It’s much different down here, in Rhode Island, denser for damn sure, with more the New Yorker brash discontent, makes sense since it’s about halfway there, equidistant from my longterm New Hampshire home. Much more likely you’ll get hit with a car while biking, and I did, slamming into the ground with exceptional force, in the critical split-second deciding to take the brunt of the fall on my chest. I bounced back up, then insisted to the friendly driver behind me, shocked as he immediately got out to help, that it was my fault, though it was probably more the other driver’s than mine.
That was a first, getting hit by a car, and I managed to hobble and wince my way home in 20-degree weather, recent snowfall rendering busy roads raw clustered peril. Again, I got the goods, legality increasingly shifting state-to-state hence instinctive reluctance and distrust regarding the law and seeking its help. But still, the hefty injurious price. I lie iced up with possible broken ribs or damage to the heart muscle underneath, which can be fatal, plus further exacerbating a previously broken hand. In short, it hurts, is threatening, and something seems dreadfully amiss, whether in people or the laws themselves.
Probably I’ll recover. The writing dilemma remains, continuing out to the loneliest insolvency fringes, as does the traveling dilemma, bike or bus or train or rent a car or whatever the hell else, and too the self-medication dilemma, the raw expense to treat longstanding issues as professional medicine is even more expensive and convoluted, and has, to some degree, failed on all counts. Well, how can you behave like a fat-ass avarice tycoon when you aren’t?

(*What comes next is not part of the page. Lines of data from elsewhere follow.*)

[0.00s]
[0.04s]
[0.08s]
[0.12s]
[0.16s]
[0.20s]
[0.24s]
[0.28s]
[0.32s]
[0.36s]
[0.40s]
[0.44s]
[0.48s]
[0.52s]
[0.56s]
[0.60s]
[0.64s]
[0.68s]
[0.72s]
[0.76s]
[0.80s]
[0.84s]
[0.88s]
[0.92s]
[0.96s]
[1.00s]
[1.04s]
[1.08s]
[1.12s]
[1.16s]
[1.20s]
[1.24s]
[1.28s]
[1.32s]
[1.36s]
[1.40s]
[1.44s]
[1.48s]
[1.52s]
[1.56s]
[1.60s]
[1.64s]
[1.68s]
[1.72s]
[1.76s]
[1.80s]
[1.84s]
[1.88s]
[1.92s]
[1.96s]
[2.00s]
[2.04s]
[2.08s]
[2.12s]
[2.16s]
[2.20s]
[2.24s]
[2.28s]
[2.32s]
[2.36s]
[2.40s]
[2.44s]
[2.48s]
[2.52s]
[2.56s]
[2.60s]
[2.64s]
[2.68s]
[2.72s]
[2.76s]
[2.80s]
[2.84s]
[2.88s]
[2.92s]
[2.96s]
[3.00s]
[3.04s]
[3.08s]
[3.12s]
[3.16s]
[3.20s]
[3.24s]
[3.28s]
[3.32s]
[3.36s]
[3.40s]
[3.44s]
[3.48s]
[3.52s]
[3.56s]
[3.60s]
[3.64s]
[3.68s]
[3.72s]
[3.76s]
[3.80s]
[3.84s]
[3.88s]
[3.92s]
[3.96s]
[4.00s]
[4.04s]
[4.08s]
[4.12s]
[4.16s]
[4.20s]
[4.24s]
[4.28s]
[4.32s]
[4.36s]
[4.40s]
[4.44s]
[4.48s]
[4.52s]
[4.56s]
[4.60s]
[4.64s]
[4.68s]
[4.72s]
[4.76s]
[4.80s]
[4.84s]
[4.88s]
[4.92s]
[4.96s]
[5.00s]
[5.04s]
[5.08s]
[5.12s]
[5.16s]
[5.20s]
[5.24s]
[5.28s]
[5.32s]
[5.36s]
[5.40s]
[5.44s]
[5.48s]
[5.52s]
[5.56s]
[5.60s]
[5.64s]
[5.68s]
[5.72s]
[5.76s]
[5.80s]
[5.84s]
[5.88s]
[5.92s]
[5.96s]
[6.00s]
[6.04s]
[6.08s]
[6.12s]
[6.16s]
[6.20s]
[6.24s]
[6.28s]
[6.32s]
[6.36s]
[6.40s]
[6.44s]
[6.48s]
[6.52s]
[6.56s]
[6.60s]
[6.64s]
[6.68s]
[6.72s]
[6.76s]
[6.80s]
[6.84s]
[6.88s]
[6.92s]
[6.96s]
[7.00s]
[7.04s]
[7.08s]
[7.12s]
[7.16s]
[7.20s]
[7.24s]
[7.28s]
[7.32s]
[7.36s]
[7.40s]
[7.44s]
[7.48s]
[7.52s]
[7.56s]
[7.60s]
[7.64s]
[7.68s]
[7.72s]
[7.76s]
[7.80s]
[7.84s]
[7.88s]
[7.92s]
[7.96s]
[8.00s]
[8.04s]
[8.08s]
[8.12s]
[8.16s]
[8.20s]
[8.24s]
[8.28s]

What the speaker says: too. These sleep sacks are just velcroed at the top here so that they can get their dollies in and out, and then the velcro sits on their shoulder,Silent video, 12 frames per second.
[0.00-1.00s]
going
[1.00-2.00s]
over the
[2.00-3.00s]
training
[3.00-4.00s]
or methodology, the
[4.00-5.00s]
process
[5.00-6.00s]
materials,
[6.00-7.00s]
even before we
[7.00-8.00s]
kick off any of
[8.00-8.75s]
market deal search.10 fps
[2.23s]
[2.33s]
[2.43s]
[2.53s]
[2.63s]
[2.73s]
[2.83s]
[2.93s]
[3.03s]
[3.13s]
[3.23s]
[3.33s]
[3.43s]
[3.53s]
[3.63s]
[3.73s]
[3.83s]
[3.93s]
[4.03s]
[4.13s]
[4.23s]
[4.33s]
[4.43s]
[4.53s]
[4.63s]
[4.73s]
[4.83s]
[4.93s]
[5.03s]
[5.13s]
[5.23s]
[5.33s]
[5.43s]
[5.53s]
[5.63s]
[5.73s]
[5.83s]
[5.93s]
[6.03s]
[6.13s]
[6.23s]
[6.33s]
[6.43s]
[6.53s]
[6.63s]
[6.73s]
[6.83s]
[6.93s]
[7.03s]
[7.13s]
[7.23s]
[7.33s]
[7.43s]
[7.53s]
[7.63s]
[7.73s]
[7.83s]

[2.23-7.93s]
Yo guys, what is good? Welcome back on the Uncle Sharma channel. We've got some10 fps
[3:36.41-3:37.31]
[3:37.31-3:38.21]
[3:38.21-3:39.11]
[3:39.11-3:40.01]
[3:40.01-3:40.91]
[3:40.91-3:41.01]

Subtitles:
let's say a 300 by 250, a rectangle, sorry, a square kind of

I still seek to make a point beyond all that, a car may be helpful but you don’t really need it, friends, companions, and a family similarly, and see if anyone gets the picture, stops for a moment to question a whole lot. Otherwise it’ll continue to be a dangerous game, but what fun is safety and security anyway?
Sooner or later people ought see past the mundane goto reward and at what really truly matters, but until then, yes, the risky battle continues, whether here, New Hampshire, or anywhere, future uncertain but recent changes at least bringing new results. It hurts, is perhaps debatable in its value, but makes a statement and I stand by it.
I’ve had a hard life, was in a lot of ways robbed of my childhood, which could explain stereotypical ‘juvenile’ habits persisting well into adulthood, drugs, biking, climbing, ‘you can’t tell me what to do’. Well, walk a day in my shoes, you’d probably do the very same things and develop the very same attitude, derision, dissent, downright disgust and compulsion to disobey, violate generally accepted rules and regulations if only to get people scratching their heads, rethinking, reevaluating.
I don’t expect it’s going to get remarkably easier anytime soon. That would require some sort of great sea change in people overall, along the lines of my last post, and given the experiences of the last few days, let’s just say I’m not holding my breath. This morning I awoke amidst soaring dread, ah here we go again, fast track to all sorts abysmal fate but no, get up, make breakfast, aha so I do still enjoy a scattered few things, and writing is one of them.
It’s one of the hardest things in the world to write and make a living off it, but I suppose that’s not the primary goal here, instead to make a legit impact, improve and shuttle ahead, be different, inspire. I don’t know if it’ll ever succeed on a large scale, and sometimes I get so aggravated, by others, society as a whole, mindlessness, stereotypes, unwillingness to defy, stand out, and so on, that I’m about ready to throw myself into a fast-moving car on purpose. But I can’t lose sight of the writing, nor the books, all the potential there where countless other pursuits ran their course, dwindled, grandly and utterly expired. Despite all aggravations, I remain resolute, this must be done, rules must be broken, and great strides can and will still be made.